__PROVIDED MATERIAL__

※

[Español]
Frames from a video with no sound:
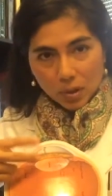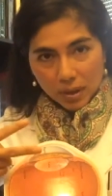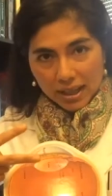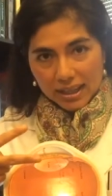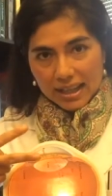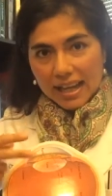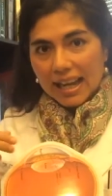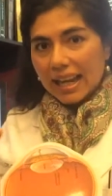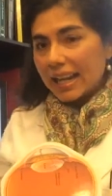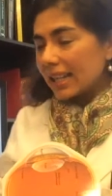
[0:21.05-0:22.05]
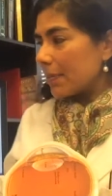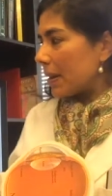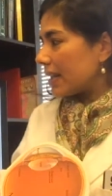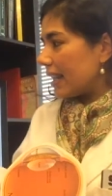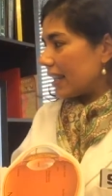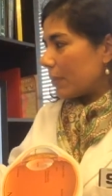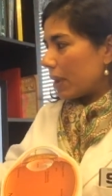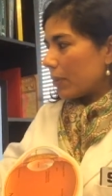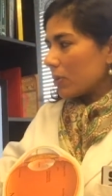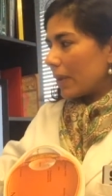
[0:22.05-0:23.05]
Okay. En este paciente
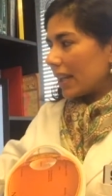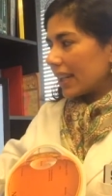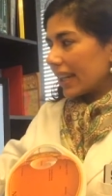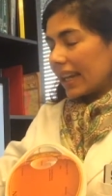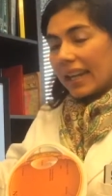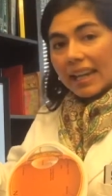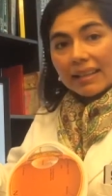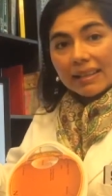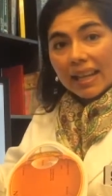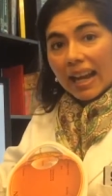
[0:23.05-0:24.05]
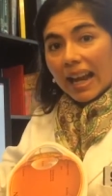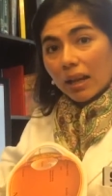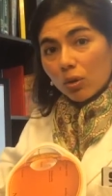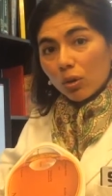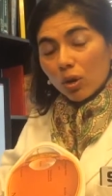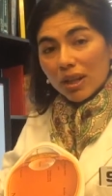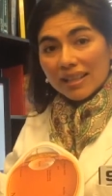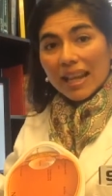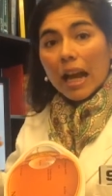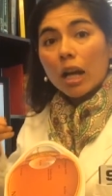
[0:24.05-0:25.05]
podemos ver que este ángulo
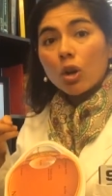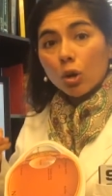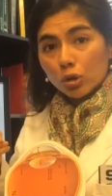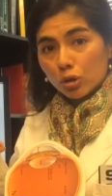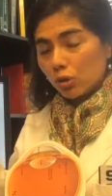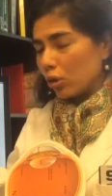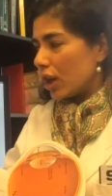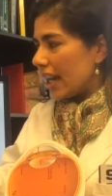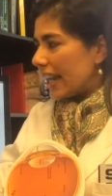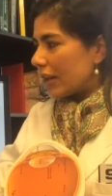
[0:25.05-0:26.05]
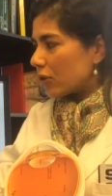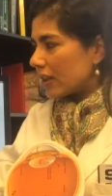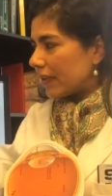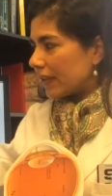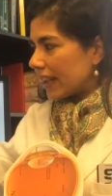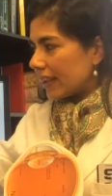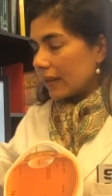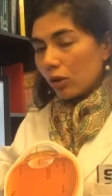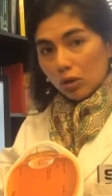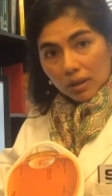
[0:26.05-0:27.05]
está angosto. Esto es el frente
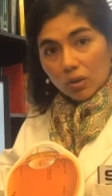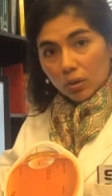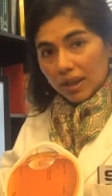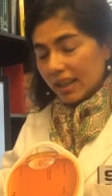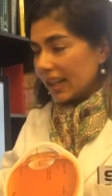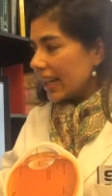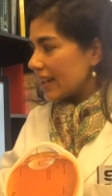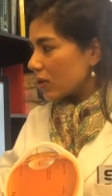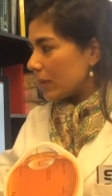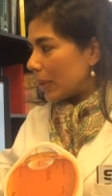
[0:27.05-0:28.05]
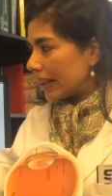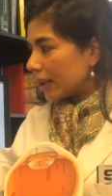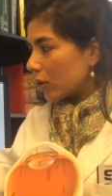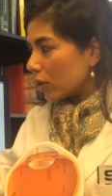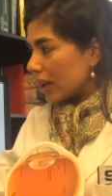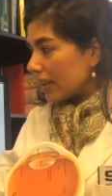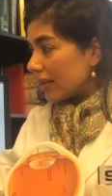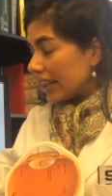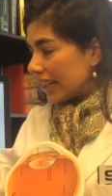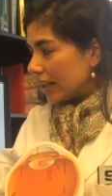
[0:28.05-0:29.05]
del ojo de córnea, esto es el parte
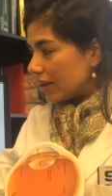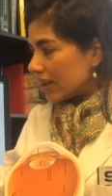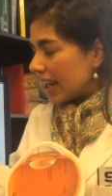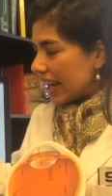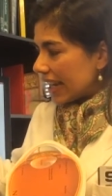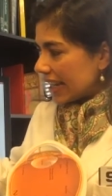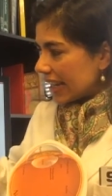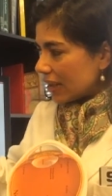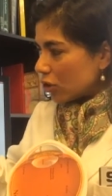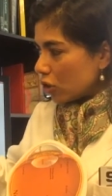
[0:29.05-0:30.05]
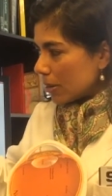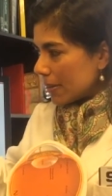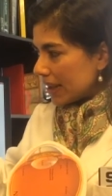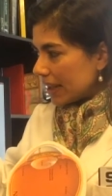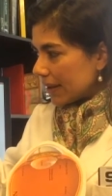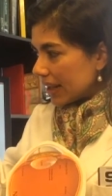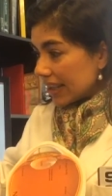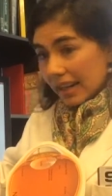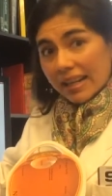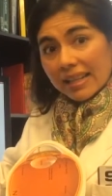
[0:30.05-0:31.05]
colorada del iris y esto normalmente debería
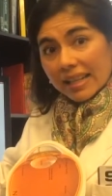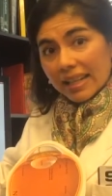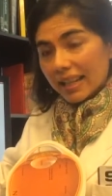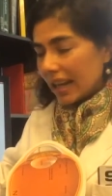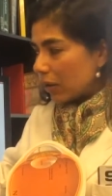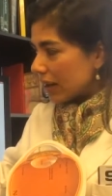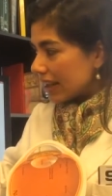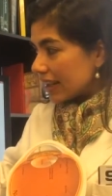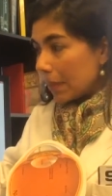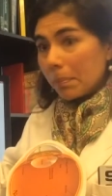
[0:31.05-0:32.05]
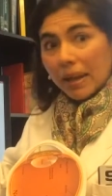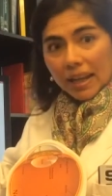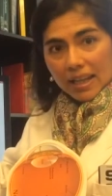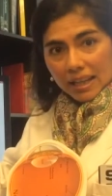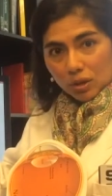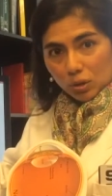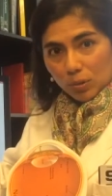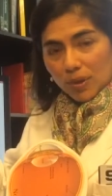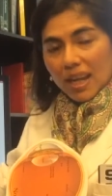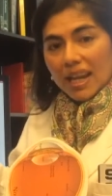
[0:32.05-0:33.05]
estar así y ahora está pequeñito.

※

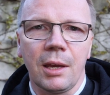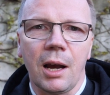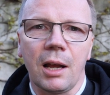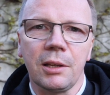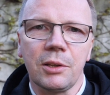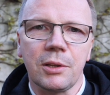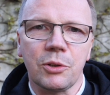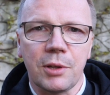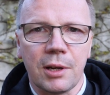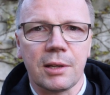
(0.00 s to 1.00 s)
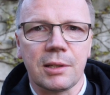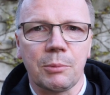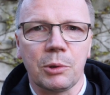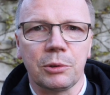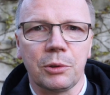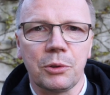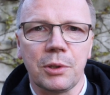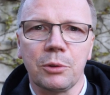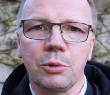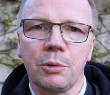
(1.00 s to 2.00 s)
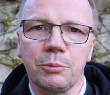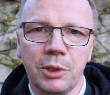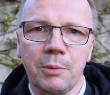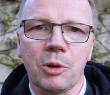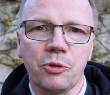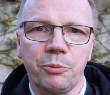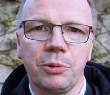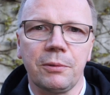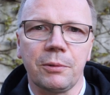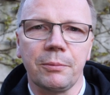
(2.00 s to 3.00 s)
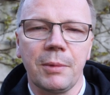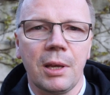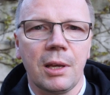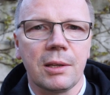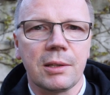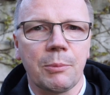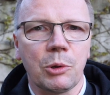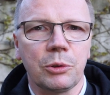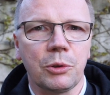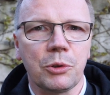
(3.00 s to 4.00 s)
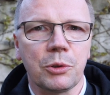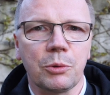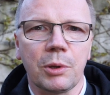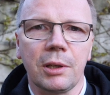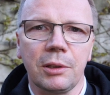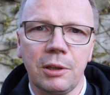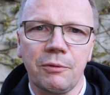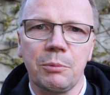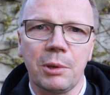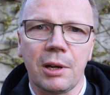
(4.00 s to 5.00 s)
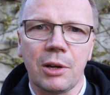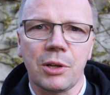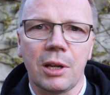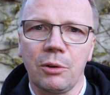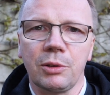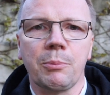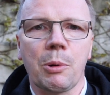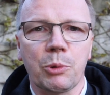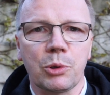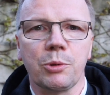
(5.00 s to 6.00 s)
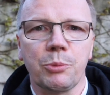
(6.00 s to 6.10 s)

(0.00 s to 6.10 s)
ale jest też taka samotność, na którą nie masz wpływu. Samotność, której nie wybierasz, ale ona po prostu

※

__EXERCISE OBJECTIVE__
What is wanted is an exact copy of the lines above from the one containing "[0:24.05-0:25.05]" through the one containing "[0:29.05-0:30.05]", with no pictures in it.

__RESPONSE__
[0:24.05-0:25.05]
podemos ver que este ángulo
[0:25.05-0:26.05]
[0:26.05-0:27.05]
está angosto. Esto es el frente
[0:27.05-0:28.05]
[0:28.05-0:29.05]
del ojo de córnea, esto es el parte
[0:29.05-0:30.05]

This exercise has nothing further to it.